■ DIRECTIONS FOR THIS TASK ■
Set down every record below exactly as it stands, minus the pictures.

■ DATA ■

————————

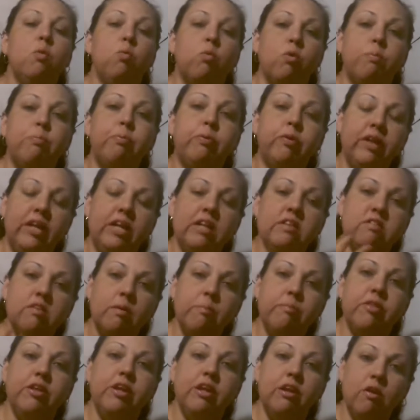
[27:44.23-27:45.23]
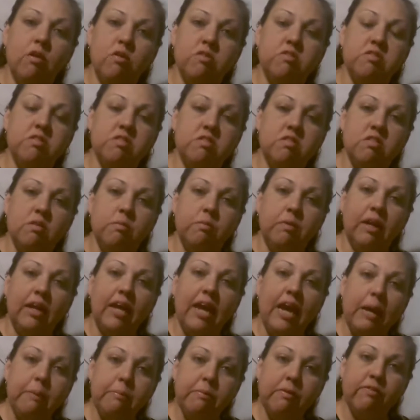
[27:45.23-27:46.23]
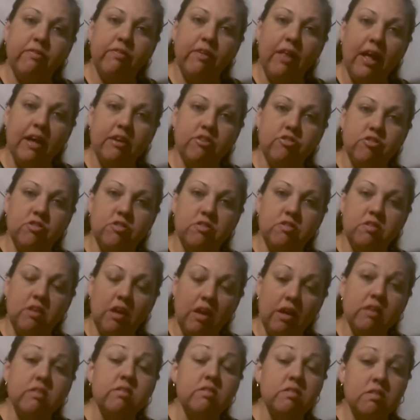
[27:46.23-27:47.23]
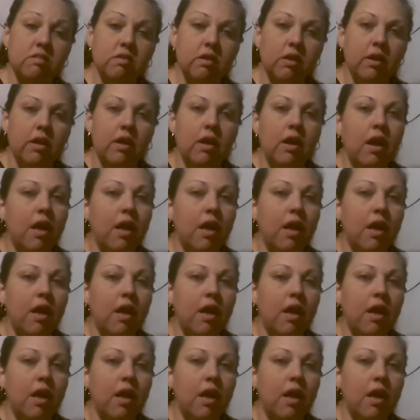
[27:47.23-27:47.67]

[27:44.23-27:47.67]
we're putting something in our system that camouflages us,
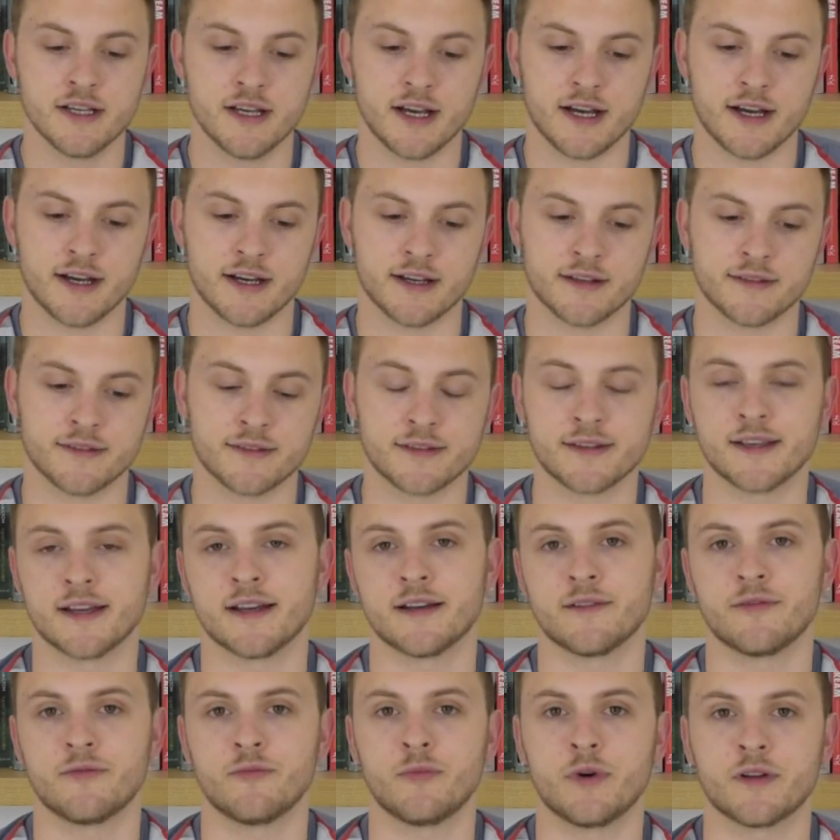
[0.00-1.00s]
and
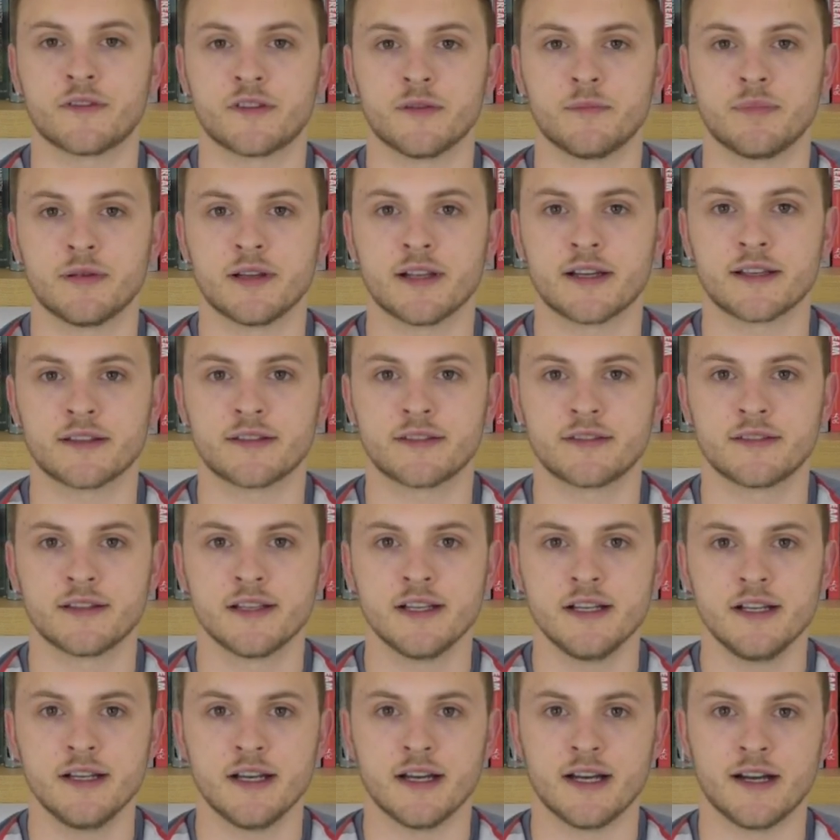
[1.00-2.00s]
yeah, what a place
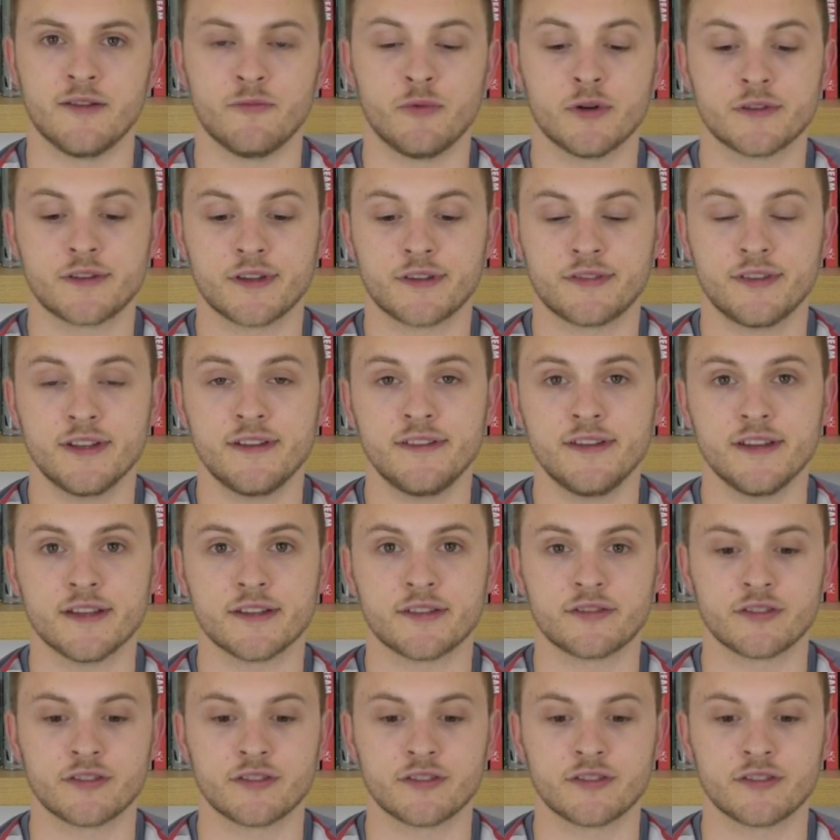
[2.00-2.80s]
and what a city.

————————

■ RESPONSE TO THE TASK ■
[27:44.23-27:45.23]
[27:45.23-27:46.23]
[27:46.23-27:47.23]
[27:47.23-27:47.67]

[27:44.23-27:47.67]
we're putting something in our system that camouflages us,
[0.00-1.00s]
and
[1.00-2.00s]
yeah, what a place
[2.00-2.80s]
and what a city.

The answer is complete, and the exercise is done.